Items from a data source:
▼▼▼
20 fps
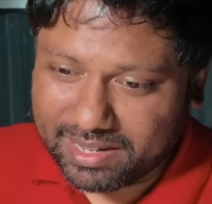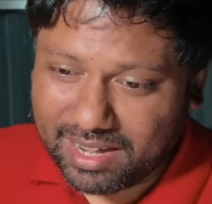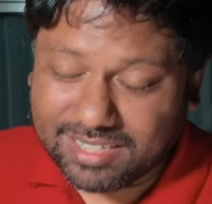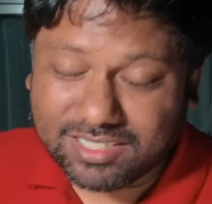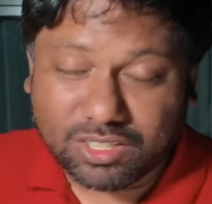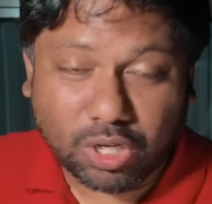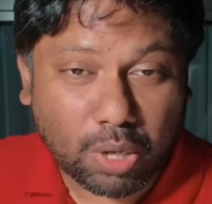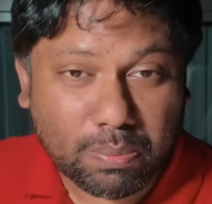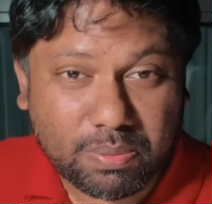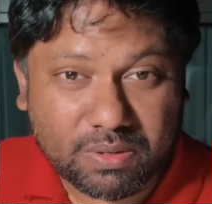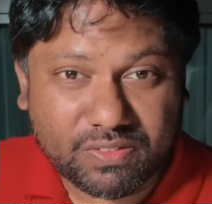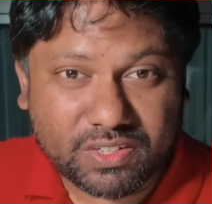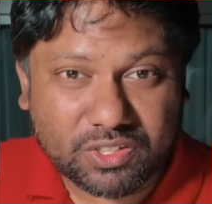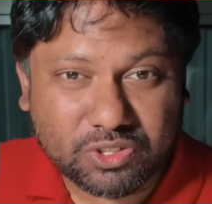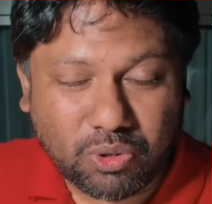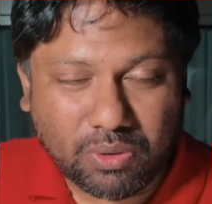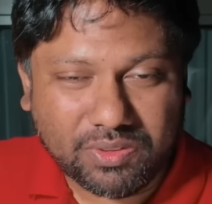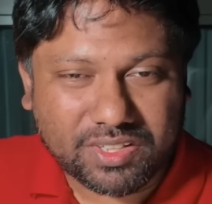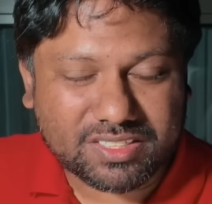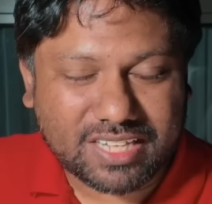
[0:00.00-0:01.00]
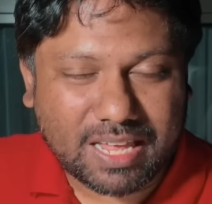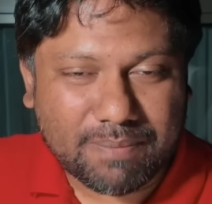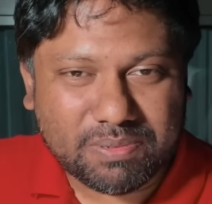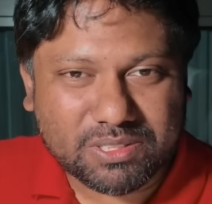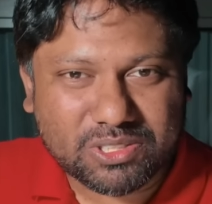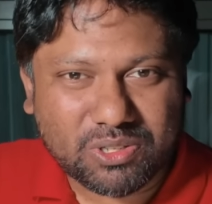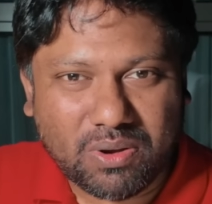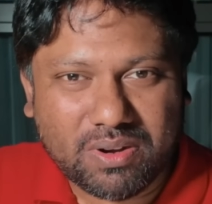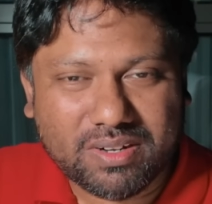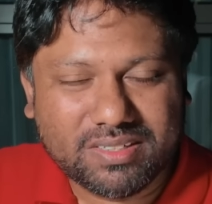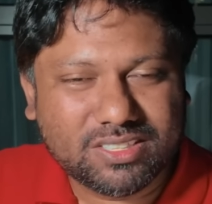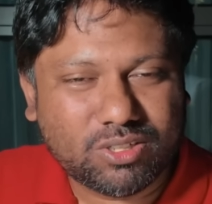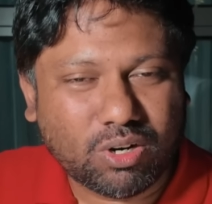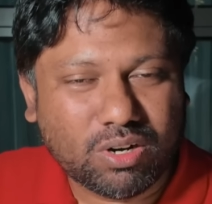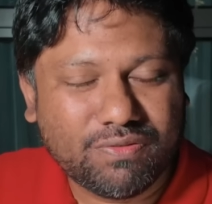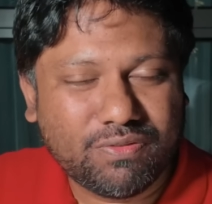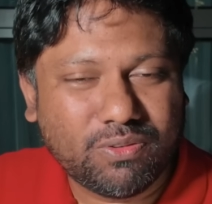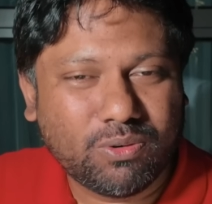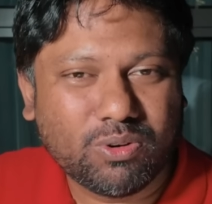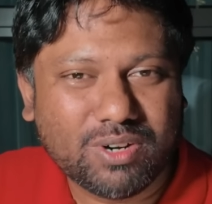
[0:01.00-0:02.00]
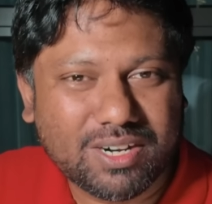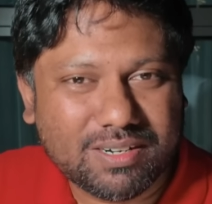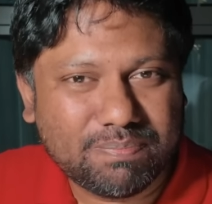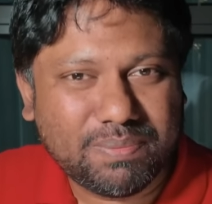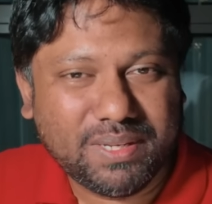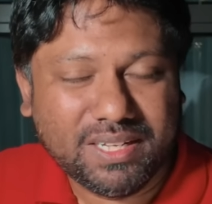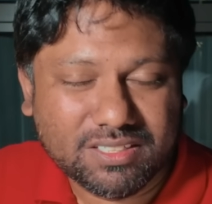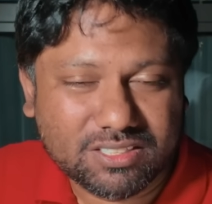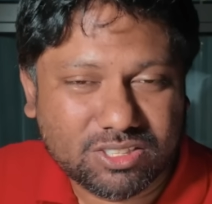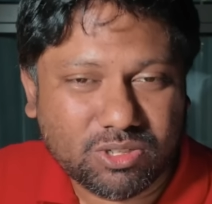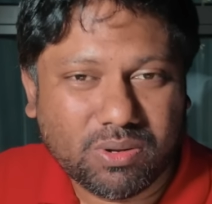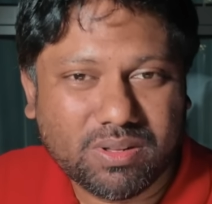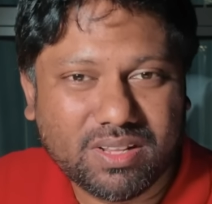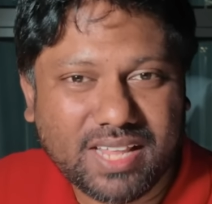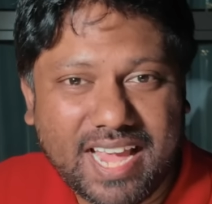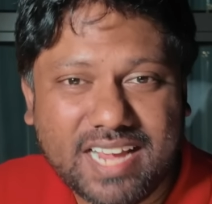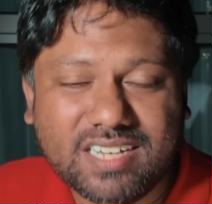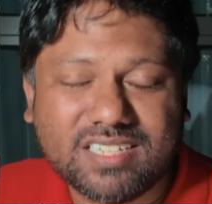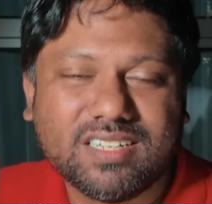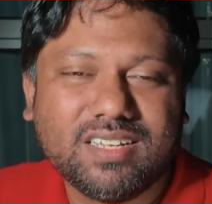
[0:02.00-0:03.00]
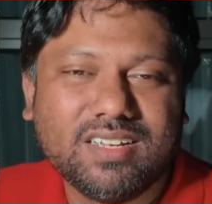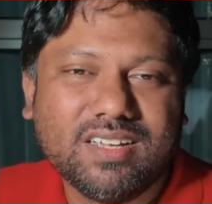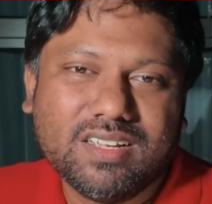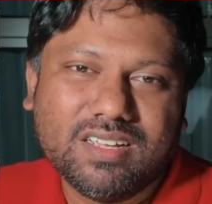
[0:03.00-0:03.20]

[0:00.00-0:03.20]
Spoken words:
guys, I hope you've enjoyed this episode. Sorry for it being so late.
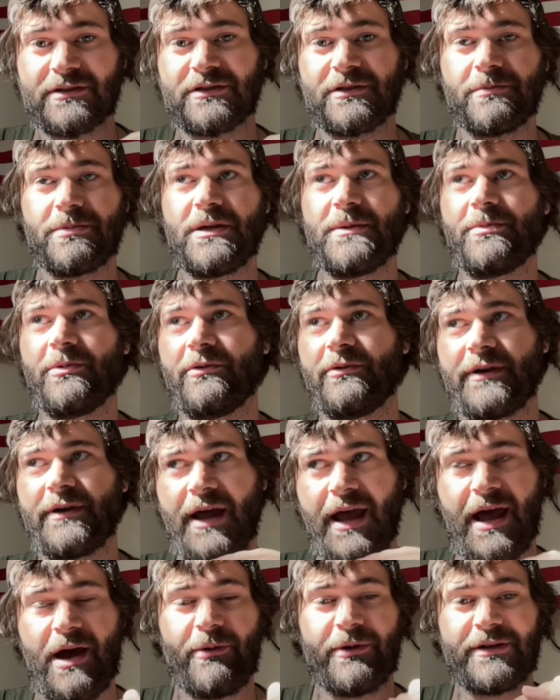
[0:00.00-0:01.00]
to people and
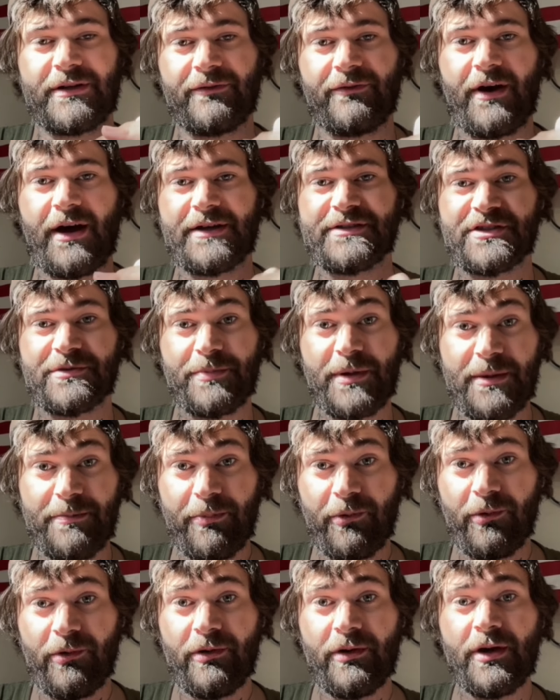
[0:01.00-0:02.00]
how it divides
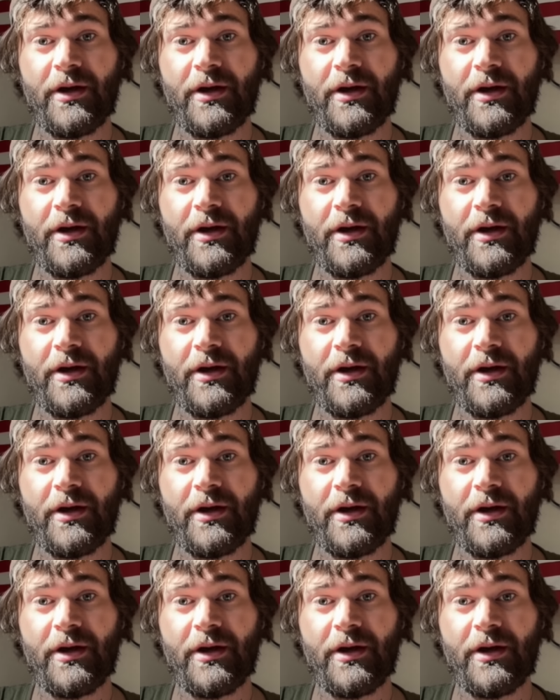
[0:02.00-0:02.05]
people.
▲▲▲
- _Exercise aim_: Print only the lines from the line that contains "[0:00.00-0:03.20]" to the final line of the data, inclusive. Pictures stay out.

- _Expected answer_:
[0:00.00-0:03.20]
Spoken words:
guys, I hope you've enjoyed this episode. Sorry for it being so late.
[0:00.00-0:01.00]
to people and
[0:01.00-0:02.00]
how it divides
[0:02.00-0:02.05]
people.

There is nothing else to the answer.